_ASSIGNED TASK_
Word for word, and without a single picture, repeat the entries.

_PROVIDED MATERIAL_
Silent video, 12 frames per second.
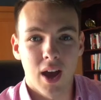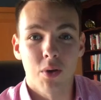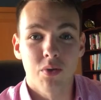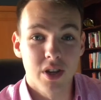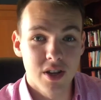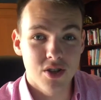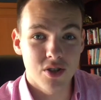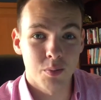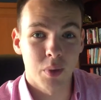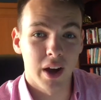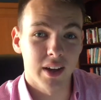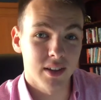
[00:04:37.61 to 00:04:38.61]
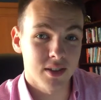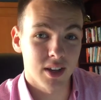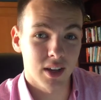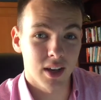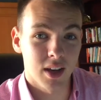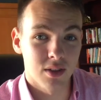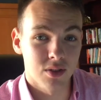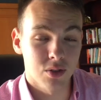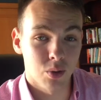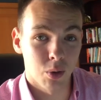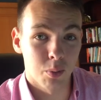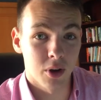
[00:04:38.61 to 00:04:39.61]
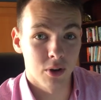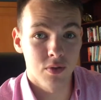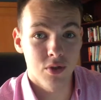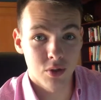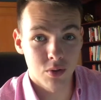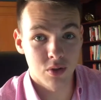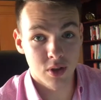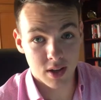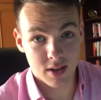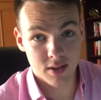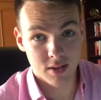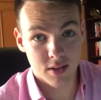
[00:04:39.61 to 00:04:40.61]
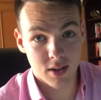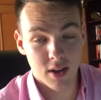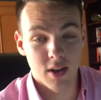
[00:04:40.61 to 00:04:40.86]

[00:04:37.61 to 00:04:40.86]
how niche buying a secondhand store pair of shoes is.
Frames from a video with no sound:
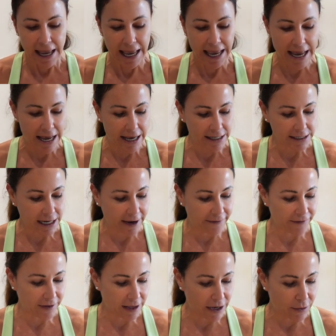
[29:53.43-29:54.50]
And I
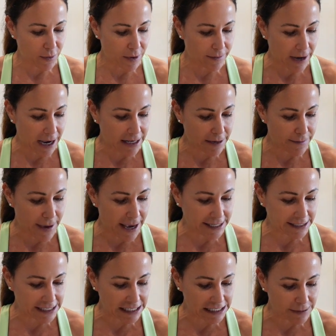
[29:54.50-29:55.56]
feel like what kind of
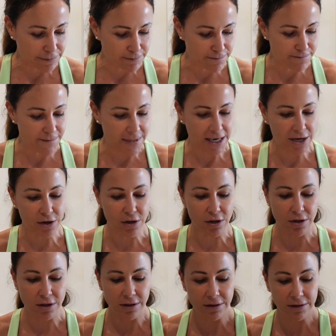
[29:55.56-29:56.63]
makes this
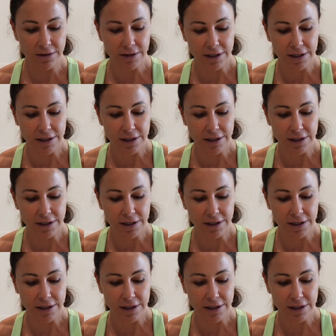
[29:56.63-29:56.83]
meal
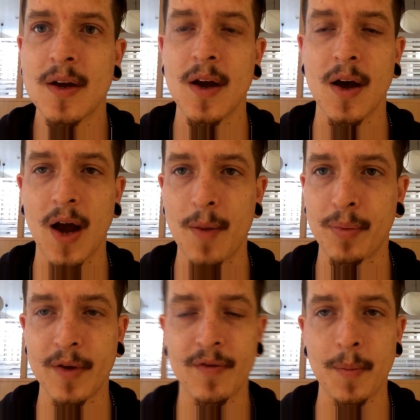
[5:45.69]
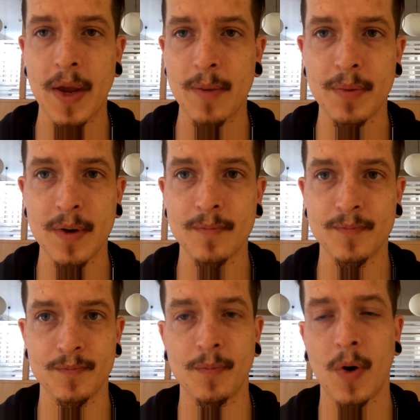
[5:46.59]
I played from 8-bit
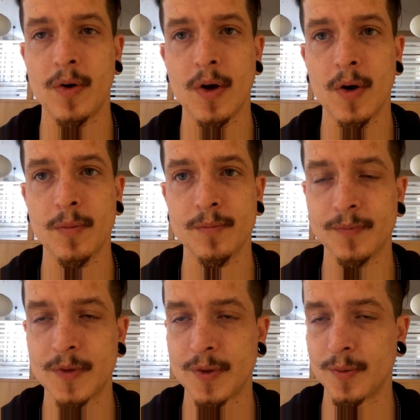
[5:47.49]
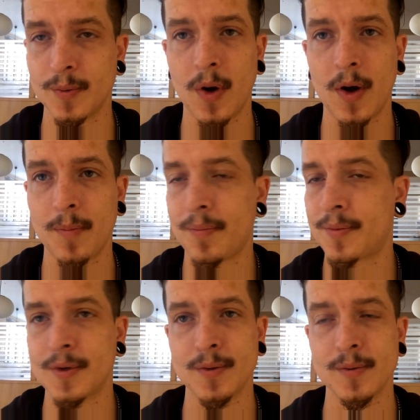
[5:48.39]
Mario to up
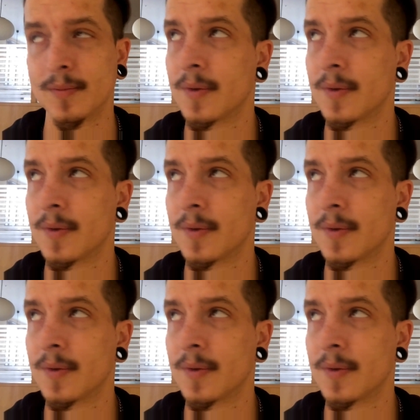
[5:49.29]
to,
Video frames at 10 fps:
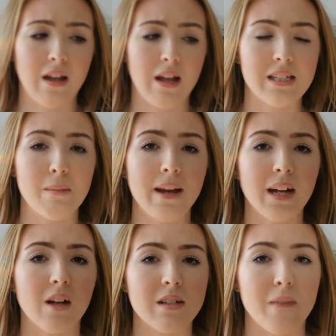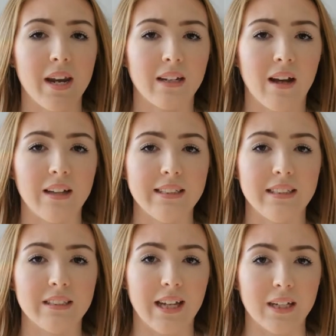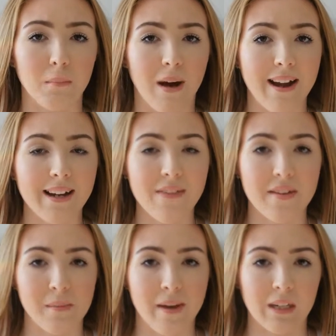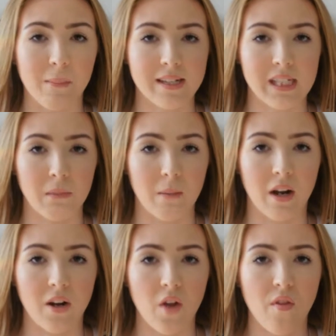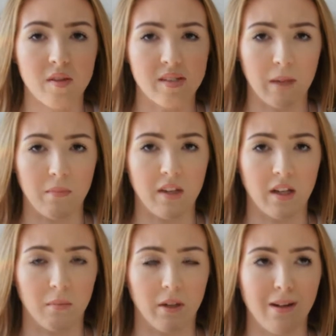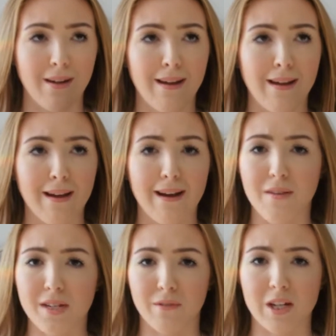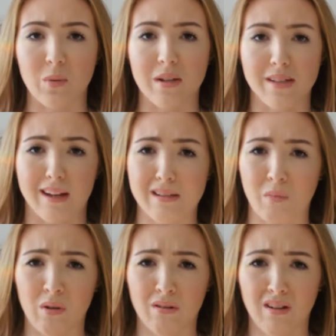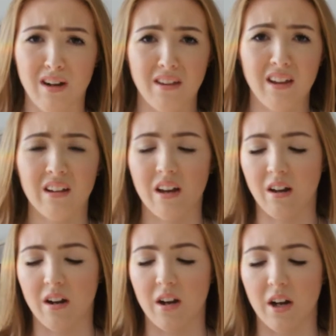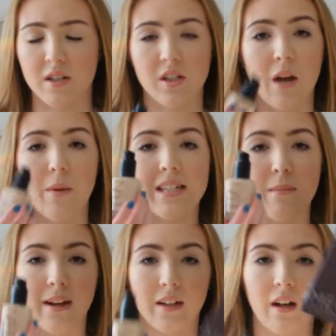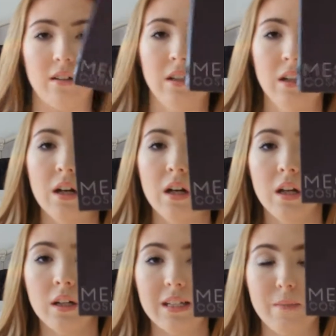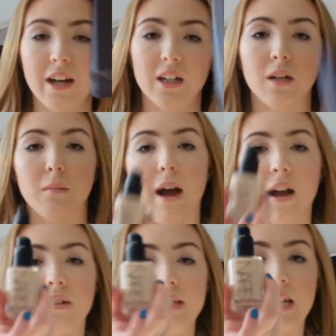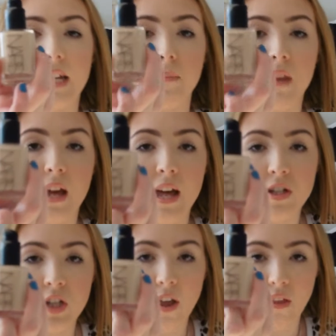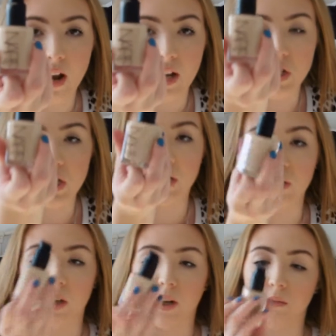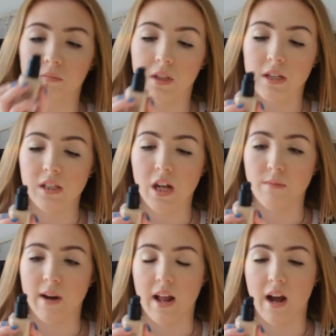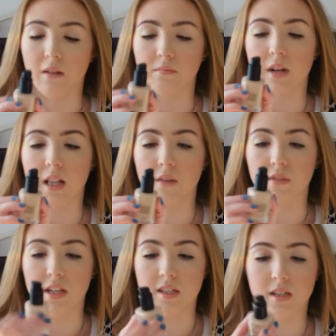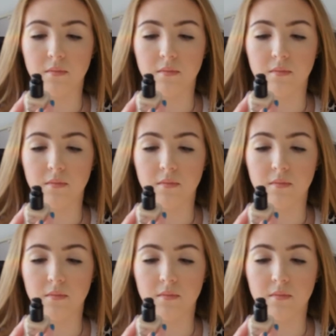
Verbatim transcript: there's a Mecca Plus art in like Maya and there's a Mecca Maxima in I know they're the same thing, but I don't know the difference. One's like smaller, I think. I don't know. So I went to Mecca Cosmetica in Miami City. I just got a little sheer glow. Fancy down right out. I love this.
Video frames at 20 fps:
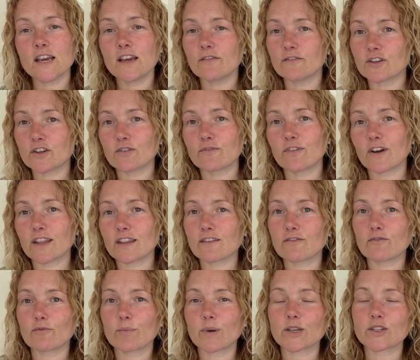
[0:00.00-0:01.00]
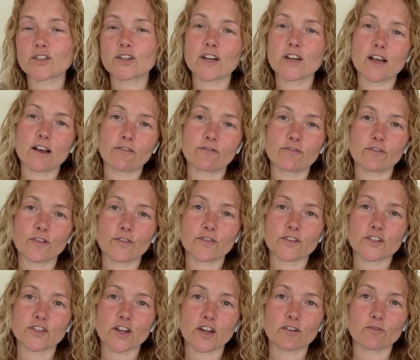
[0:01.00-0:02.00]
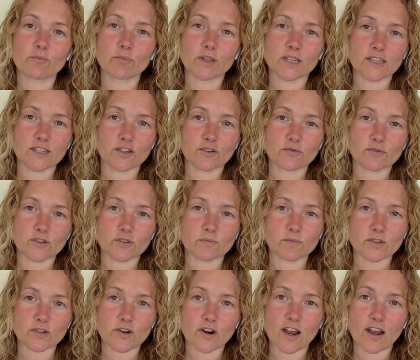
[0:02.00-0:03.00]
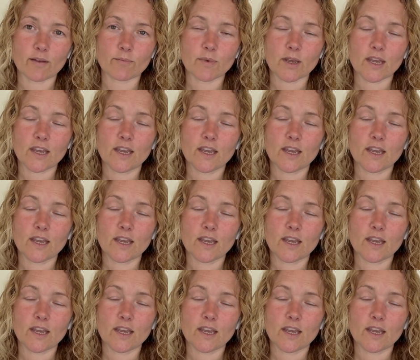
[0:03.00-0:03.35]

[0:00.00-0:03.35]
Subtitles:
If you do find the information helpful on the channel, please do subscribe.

_THE COMPLETED TASK_
Silent video, 12 frames per second.
[00:04:37.61 to 00:04:38.61]
[00:04:38.61 to 00:04:39.61]
[00:04:39.61 to 00:04:40.61]
[00:04:40.61 to 00:04:40.86]

[00:04:37.61 to 00:04:40.86]
how niche buying a secondhand store pair of shoes is.
Frames from a video with no sound:
[29:53.43-29:54.50]
And I
[29:54.50-29:55.56]
feel like what kind of
[29:55.56-29:56.63]
makes this
[29:56.63-29:56.83]
meal
[5:45.69]
[5:46.59]
I played from 8-bit
[5:47.49]
[5:48.39]
Mario to up
[5:49.29]
to,
Video frames at 10 fps:
Verbatim transcript: there's a Mecca Plus art in like Maya and there's a Mecca Maxima in I know they're the same thing, but I don't know the difference. One's like smaller, I think. I don't know. So I went to Mecca Cosmetica in Miami City. I just got a little sheer glow. Fancy down right out. I love this.
Video frames at 20 fps:
[0:00.00-0:01.00]
[0:01.00-0:02.00]
[0:02.00-0:03.00]
[0:03.00-0:03.35]

[0:00.00-0:03.35]
Subtitles:
If you do find the information helpful on the channel, please do subscribe.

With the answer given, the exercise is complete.